What is bias?
Bias, also called AI bias, machine learning bias, or algorithm bias, is a phenomenon that occurs when an algorithm produces results that are systemically prejudiced due to erroneous assumptions in the machine learning process. Inaccurate, poor, or incomplete data will result in inaccurate predictions to convey that the input’s quality determines the output’s quality. This bias generally stems from the individuals who design and train the machine learning systems using incomplete, faulty, or prejudicial data sets. Such algorithms reflect unintended cognitive biases or real-life prejudices.
What are the different types of bias?
There are different types of bias which are as follows:
- Algorithm bias:This occurs when a problem within the algorithm performs the calculations that power the machine learning computations.
- Sample bias: This happens when there’s a problem with the data used to train the machine learning model.
- Prejudice bias:In this case, the data used to train the system reflects existing prejudices, stereotypes, and faulty societal assumptions, thereby introducing those same real-world biases into the machine learning itself.
- Measurement bias:As the name suggests, this bias arises due to underlying problems with the accuracy of the data and how it was measured or assessed.
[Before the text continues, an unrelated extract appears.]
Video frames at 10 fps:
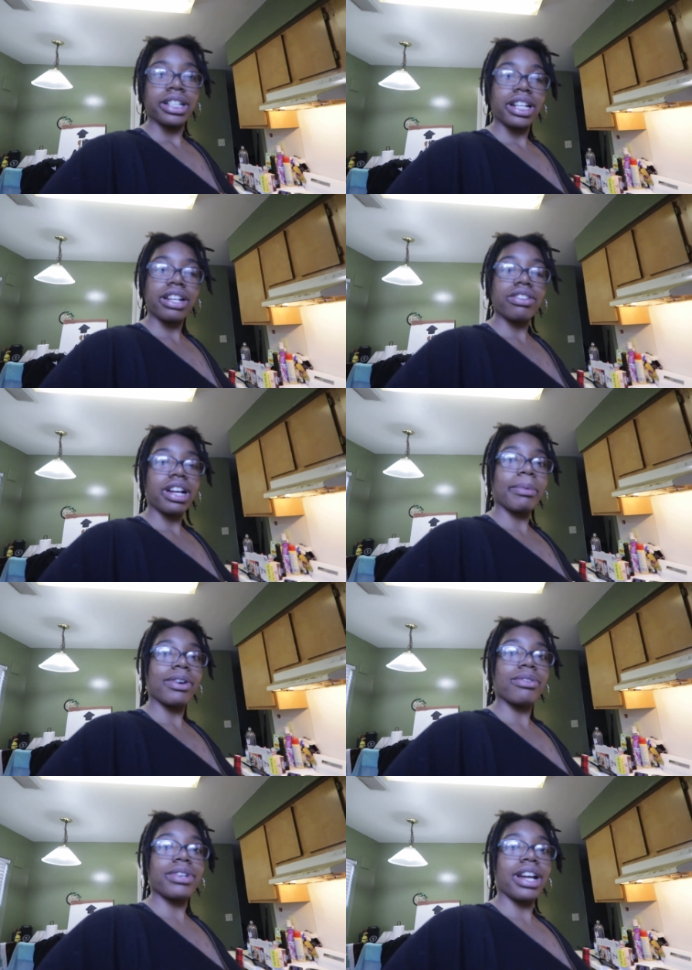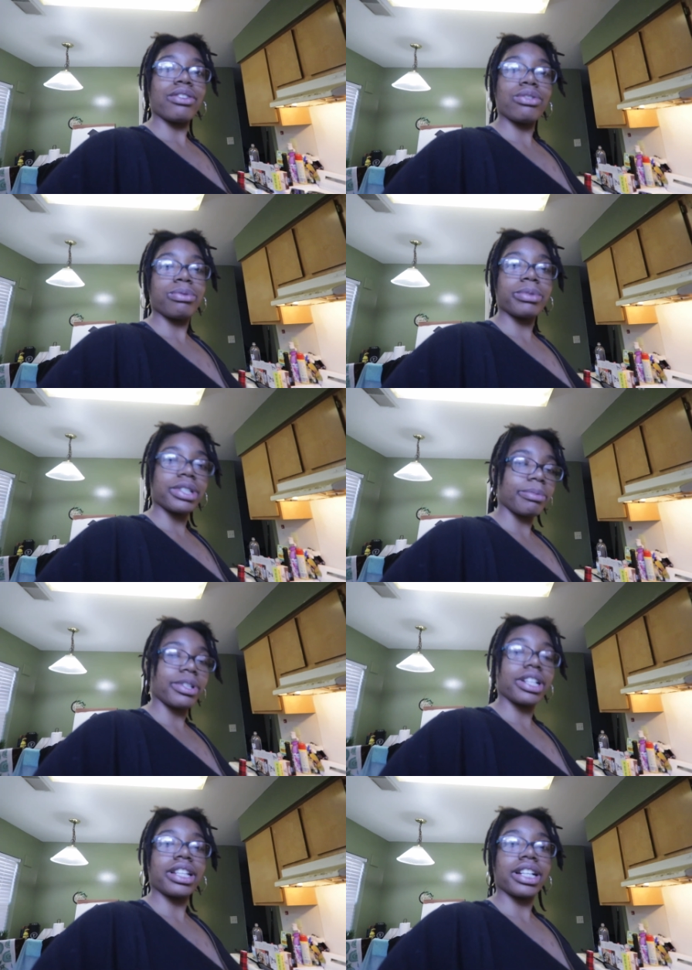And I don't got my own at-home gym or
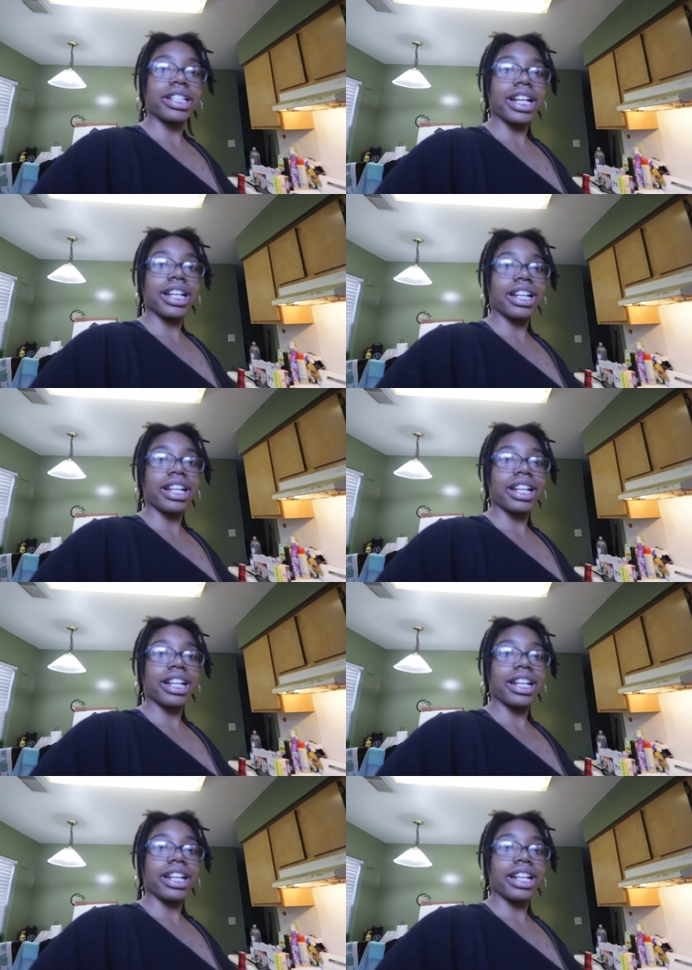nothing like that.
- Exclusion bias:This happens when a critical data point is left out of the data being used, something that can happen if the modelers don’t recognize the data point as consequential.
How to prevent bias?
- Select training data that is appropriately representative and large enough to counteract common types of machine learning bias, such as sample bias and prejudice bias.
- Test and validate to ensure the results of machine learning systems don’t reflect bias due to algorithms or the data sets.
- Monitor machine learning systems as they perform their tasks to ensure biases don’t creep in over time as the systems continue to learn as they work.